Sunday, January 31, 2021

Product Control


... plastic is over bread bowl to help dough rise ...
Catie called.

She was wondering what to do with bread dough when it is too stiff. 

It's possible for all of us to add just a little too much flour, or in this case, maybe even way too much flour. 

She wondered what the perfect recipe is, amounts of water to flour.

After all these years I can never tell because so many bread recipes race to my mind, all of which have different ingredients, so need different amounts of flour to water.

To me the perfect recipe is to start with three cups of water, and that's because I know that my KitchenAid won’t really handle any more liquid than that. Even two and a half cups would be better but I continue to add three.

... redeemed from an unholy mess ...
On to Catie’s problem: dough that is too stiff and a sure knowledge that water should be added.

If the dough is still in the KitchenAid, then when I figure this out, I start adding the water then, maybe as much as a half a cup. 

I add that much because if it is only ¼ of a cup short, it isn’t short enough for me to have noticed. 

 If the dough is out of the bowl and into the oiled container because I know I have a real mess on my hands, then I find it just as easy to add that 1/2 cup of water by hand and try to squeeze it into the dough.

I might even have to add more water than that.

Who knows until the product is facing them?

... cinammoned brown sugar and melted margarine ...
Putting the dough back in the machine just means that it will still be a big lump, chased around the bowl, the starchy water spilling over the lip of the bowl, splashing both horizontally and perpendicularly, and onto the counter, and in the worst-case scenario, down the cupboards and onto the floor, which can happen, before I find the knob to turn the electricity off on the machine.
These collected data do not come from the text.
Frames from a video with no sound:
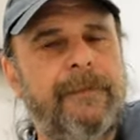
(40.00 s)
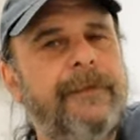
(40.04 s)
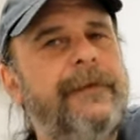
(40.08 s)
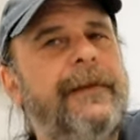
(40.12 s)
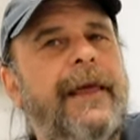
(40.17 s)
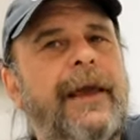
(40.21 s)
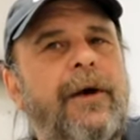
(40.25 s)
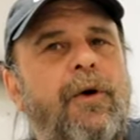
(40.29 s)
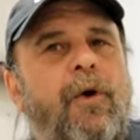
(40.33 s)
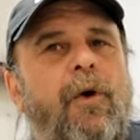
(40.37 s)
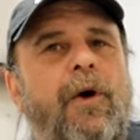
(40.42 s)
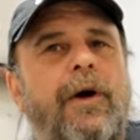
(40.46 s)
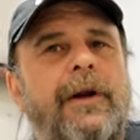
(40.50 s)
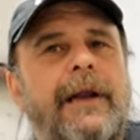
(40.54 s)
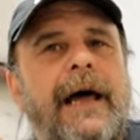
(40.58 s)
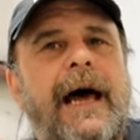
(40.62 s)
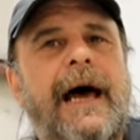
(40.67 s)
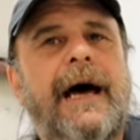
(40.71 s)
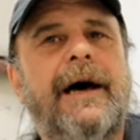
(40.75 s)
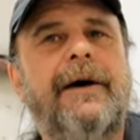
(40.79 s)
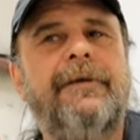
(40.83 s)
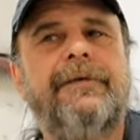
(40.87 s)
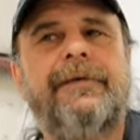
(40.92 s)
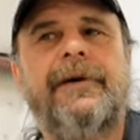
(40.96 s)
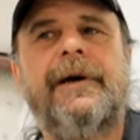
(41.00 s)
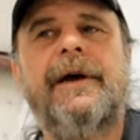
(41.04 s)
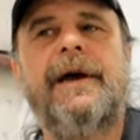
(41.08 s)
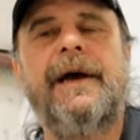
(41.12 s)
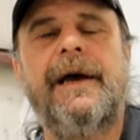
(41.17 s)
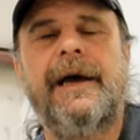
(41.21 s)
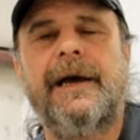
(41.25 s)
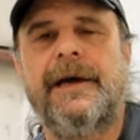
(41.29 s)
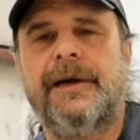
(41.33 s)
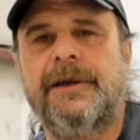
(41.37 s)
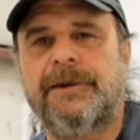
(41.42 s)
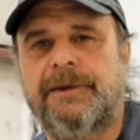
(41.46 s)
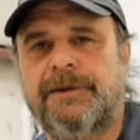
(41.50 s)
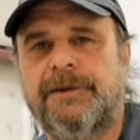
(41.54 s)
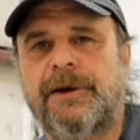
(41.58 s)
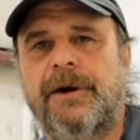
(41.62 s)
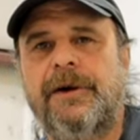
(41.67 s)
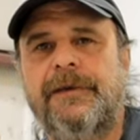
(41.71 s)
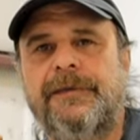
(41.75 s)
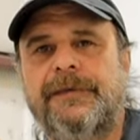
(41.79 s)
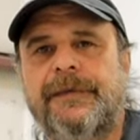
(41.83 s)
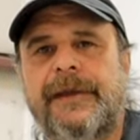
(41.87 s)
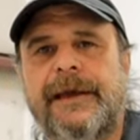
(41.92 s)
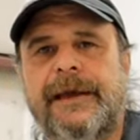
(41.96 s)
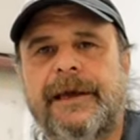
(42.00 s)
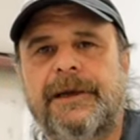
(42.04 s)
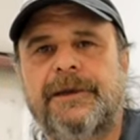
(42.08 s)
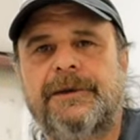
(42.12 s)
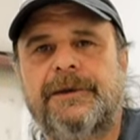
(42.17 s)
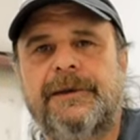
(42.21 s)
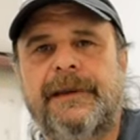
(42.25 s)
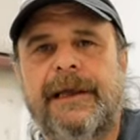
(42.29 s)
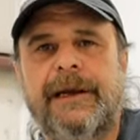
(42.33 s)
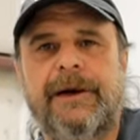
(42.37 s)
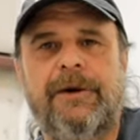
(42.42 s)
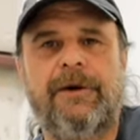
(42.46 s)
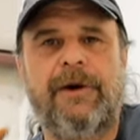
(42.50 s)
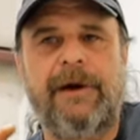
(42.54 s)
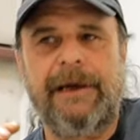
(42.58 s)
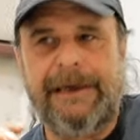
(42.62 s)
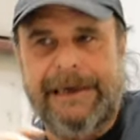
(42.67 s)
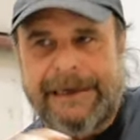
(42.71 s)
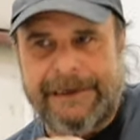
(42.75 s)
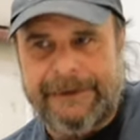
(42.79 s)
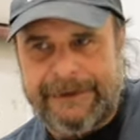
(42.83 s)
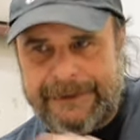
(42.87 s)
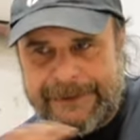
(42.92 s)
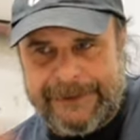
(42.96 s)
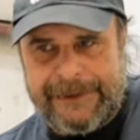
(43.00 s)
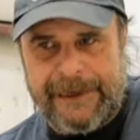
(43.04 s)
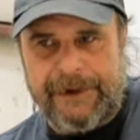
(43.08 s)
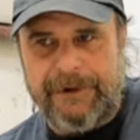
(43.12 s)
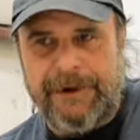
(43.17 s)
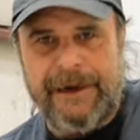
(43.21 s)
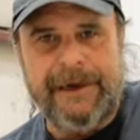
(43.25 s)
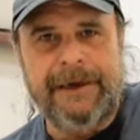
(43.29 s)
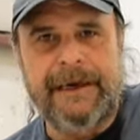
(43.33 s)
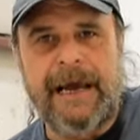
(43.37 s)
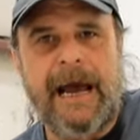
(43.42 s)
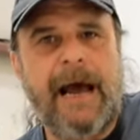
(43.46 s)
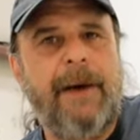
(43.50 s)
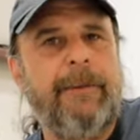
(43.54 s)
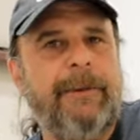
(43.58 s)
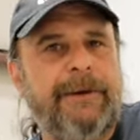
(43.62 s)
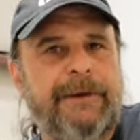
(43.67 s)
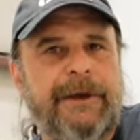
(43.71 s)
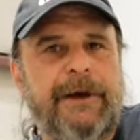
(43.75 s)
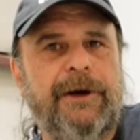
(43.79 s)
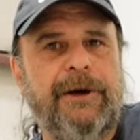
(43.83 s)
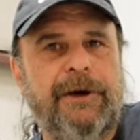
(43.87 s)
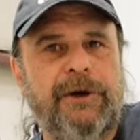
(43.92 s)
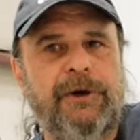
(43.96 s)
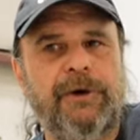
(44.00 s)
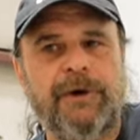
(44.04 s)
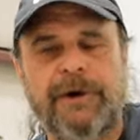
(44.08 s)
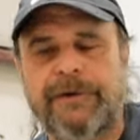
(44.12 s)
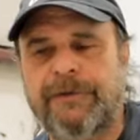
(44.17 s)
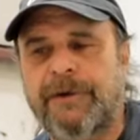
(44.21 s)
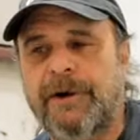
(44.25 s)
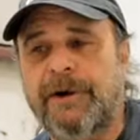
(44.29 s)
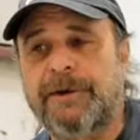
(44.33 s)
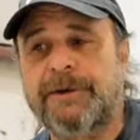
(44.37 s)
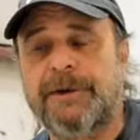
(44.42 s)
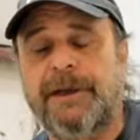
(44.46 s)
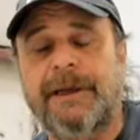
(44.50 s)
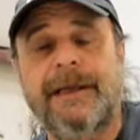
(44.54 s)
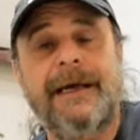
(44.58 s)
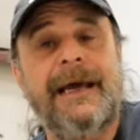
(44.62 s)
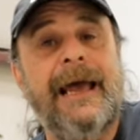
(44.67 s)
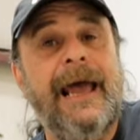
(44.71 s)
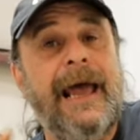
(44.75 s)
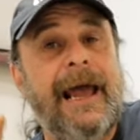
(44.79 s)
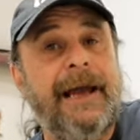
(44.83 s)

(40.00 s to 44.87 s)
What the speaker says: They all have certain things that are in common, that are universal.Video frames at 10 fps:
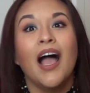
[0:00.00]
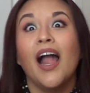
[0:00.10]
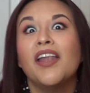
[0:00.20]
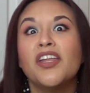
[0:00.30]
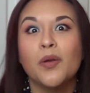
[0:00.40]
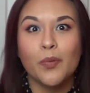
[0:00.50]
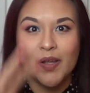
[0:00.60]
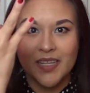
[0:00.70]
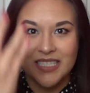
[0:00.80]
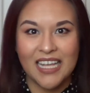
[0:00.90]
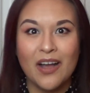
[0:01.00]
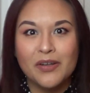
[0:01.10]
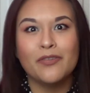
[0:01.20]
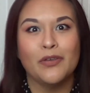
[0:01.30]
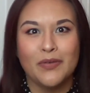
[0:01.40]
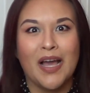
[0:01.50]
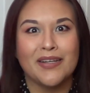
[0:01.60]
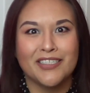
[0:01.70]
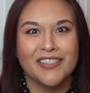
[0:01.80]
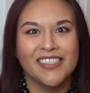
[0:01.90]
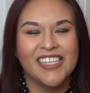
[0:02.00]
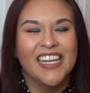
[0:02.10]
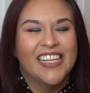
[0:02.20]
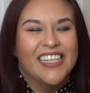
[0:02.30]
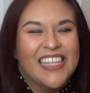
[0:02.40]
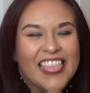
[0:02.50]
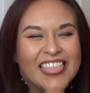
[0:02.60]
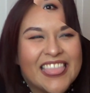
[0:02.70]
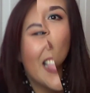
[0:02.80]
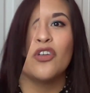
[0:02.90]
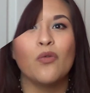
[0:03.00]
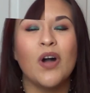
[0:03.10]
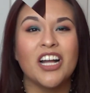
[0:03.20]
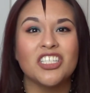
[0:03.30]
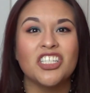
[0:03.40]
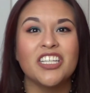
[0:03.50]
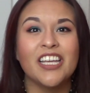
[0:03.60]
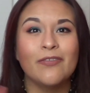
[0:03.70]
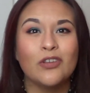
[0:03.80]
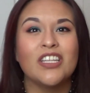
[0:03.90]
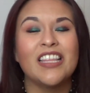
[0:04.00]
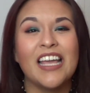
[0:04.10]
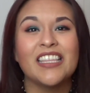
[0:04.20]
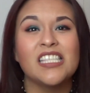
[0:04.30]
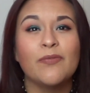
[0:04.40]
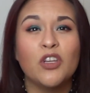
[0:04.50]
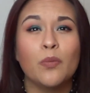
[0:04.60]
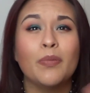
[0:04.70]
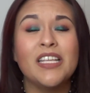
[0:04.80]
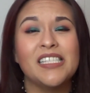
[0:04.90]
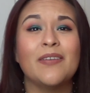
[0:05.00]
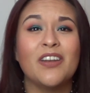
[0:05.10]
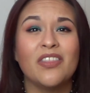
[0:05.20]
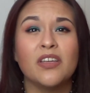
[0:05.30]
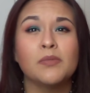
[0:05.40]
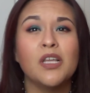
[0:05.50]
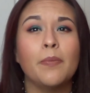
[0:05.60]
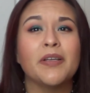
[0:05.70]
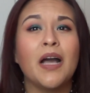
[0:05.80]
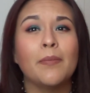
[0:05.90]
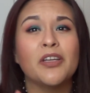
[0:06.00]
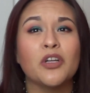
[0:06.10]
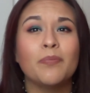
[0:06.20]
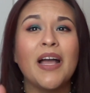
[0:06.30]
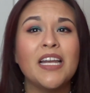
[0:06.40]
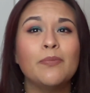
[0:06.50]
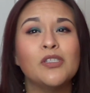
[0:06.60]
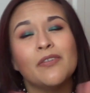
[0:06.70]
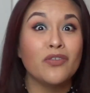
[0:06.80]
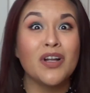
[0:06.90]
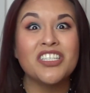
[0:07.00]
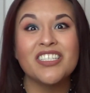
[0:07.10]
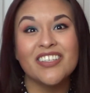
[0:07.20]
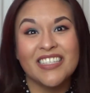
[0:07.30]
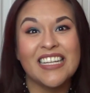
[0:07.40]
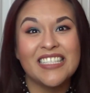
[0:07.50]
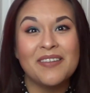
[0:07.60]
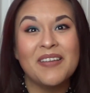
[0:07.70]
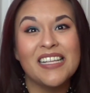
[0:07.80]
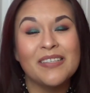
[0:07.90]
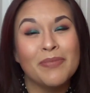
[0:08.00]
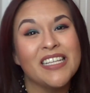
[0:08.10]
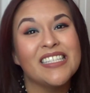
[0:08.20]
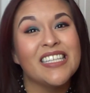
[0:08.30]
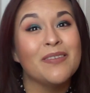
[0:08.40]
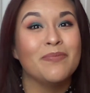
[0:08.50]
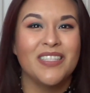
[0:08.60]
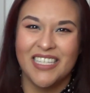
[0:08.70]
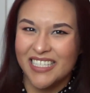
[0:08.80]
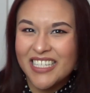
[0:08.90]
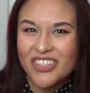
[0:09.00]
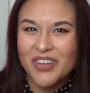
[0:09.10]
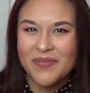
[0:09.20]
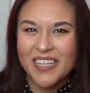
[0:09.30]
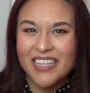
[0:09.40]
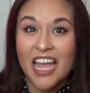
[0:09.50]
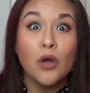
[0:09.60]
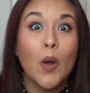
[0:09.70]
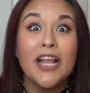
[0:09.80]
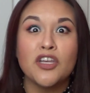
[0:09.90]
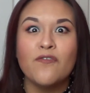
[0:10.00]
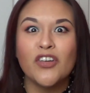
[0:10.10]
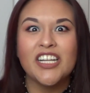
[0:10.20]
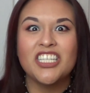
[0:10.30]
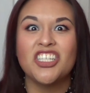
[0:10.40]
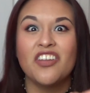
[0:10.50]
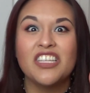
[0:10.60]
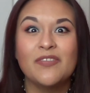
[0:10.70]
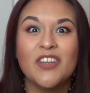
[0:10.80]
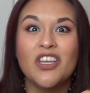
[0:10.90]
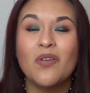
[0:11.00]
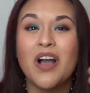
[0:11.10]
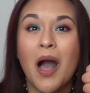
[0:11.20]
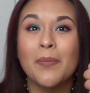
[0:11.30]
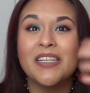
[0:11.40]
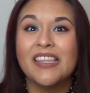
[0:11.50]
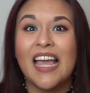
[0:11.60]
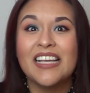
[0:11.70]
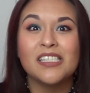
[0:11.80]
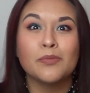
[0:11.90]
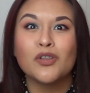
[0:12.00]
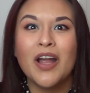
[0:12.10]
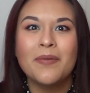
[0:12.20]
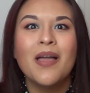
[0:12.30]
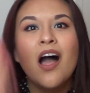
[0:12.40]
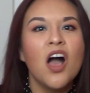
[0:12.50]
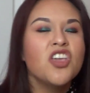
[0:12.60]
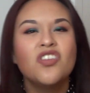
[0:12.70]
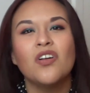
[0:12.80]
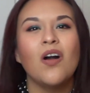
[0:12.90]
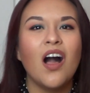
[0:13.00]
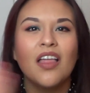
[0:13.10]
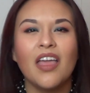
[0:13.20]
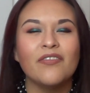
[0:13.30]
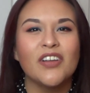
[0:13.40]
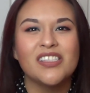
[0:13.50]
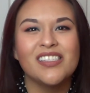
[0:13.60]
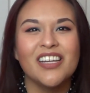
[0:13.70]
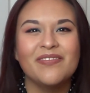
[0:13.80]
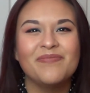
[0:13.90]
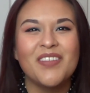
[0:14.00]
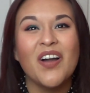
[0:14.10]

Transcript: I need to bring it down a few notches. Thanks so much for watching. If you did like this video, please give it a thumbs up and comment your pineapples. If you're watching, until next time, guys, please keep Disney dreaming. Oh, don't forget to share this video, comment, like, subscribe, you know, all that fun stuff.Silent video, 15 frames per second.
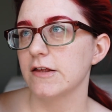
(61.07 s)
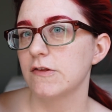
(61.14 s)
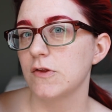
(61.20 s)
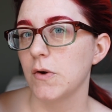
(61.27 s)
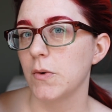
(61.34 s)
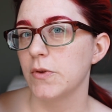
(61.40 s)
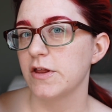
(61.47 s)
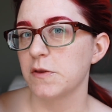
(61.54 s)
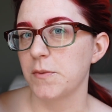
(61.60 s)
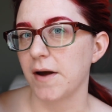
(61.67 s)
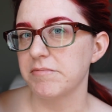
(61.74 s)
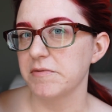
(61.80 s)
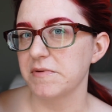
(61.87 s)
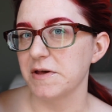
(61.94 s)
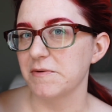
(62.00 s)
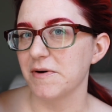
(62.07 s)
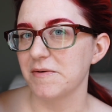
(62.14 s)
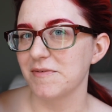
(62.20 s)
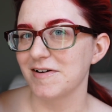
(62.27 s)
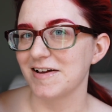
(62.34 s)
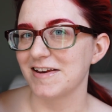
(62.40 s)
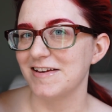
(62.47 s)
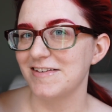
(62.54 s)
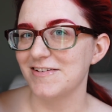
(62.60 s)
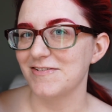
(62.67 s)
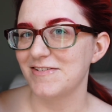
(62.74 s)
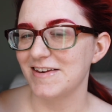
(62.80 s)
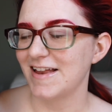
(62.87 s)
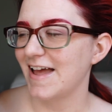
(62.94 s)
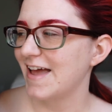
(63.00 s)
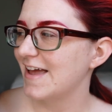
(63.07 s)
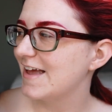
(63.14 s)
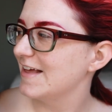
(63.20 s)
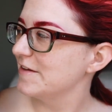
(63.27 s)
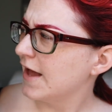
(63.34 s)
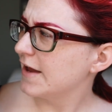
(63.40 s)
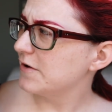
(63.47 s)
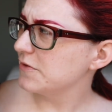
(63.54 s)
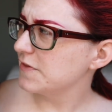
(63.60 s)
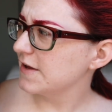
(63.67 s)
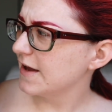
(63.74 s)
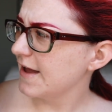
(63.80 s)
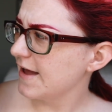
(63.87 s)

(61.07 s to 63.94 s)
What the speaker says: so that's probably what we're gonna do today. I don't think I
I can say that if I were averse to textures, the texture isn't going to feel all that good and probably binning the mess might work out here.

... needing a little more counter space? ...
What this feels like to me is like having pieces of dough that I have squished and are now slipping through my fingers -- little bits of gnocchi running around the bowl.

A bit of an exaggeration but close.

What's the worst thing that could happen?

At that point I can just figure out that was a colossal mistake and toss it in the garbage, but the down side of that is, the dough continues to grow, either in the garbage or in the compost.

I have faced that mess as well.

Bottom line?

I add as much water as I think the dough needs, work it up as much as I can while all the time remembering that in this context, waste is a sin.

I leave the dough now, in the bowl in a nice warm place covered with
... a one-person job ...
a plastic bag for an hour and then go back to it.

By that time everything will look relaxed and the dough will be, not in its most perfect shape, but good enough to punch down one final time.

I've made this mistake so many times. And corrected it, until the error no longer feels like a mistake.

Further on this point of how much water is too much water, I tried a new recipe for buns and the dough was so soft, that I just added an extra cup of flour.

How was I to know that the point of this new dough is to leave it so soft that my hands can't handle it.

Too sticky.

... ready to eat ...
The only way I can work with it is to keep my hands well-watered, grab a piece of dough, shape it into a ball while my hands are very watery and then put it on the pan and leave it there to rise. 

The product is spectacular

But I wouldn't have figured out that was the method until Moiya told me she'd been trying that way of making very soft buns.

When she called, I thought Catie was really making a loaf of bread. But when I got pictures it turned out she was on her way to into cinnamon buns, which is a whole other project.

... take one please, or two or three ...
... the corner ones are the best ...

Making bread is such a simple thing to do, and seems to take so little time, compared to getting those cinnamon knots rolled.

I was aghast when I looked at her pictures.

There was no one there helping her dip the strips of dough into butter and knotting them.
Maybe that was her choice.

I too have used the single-person method if I need product control.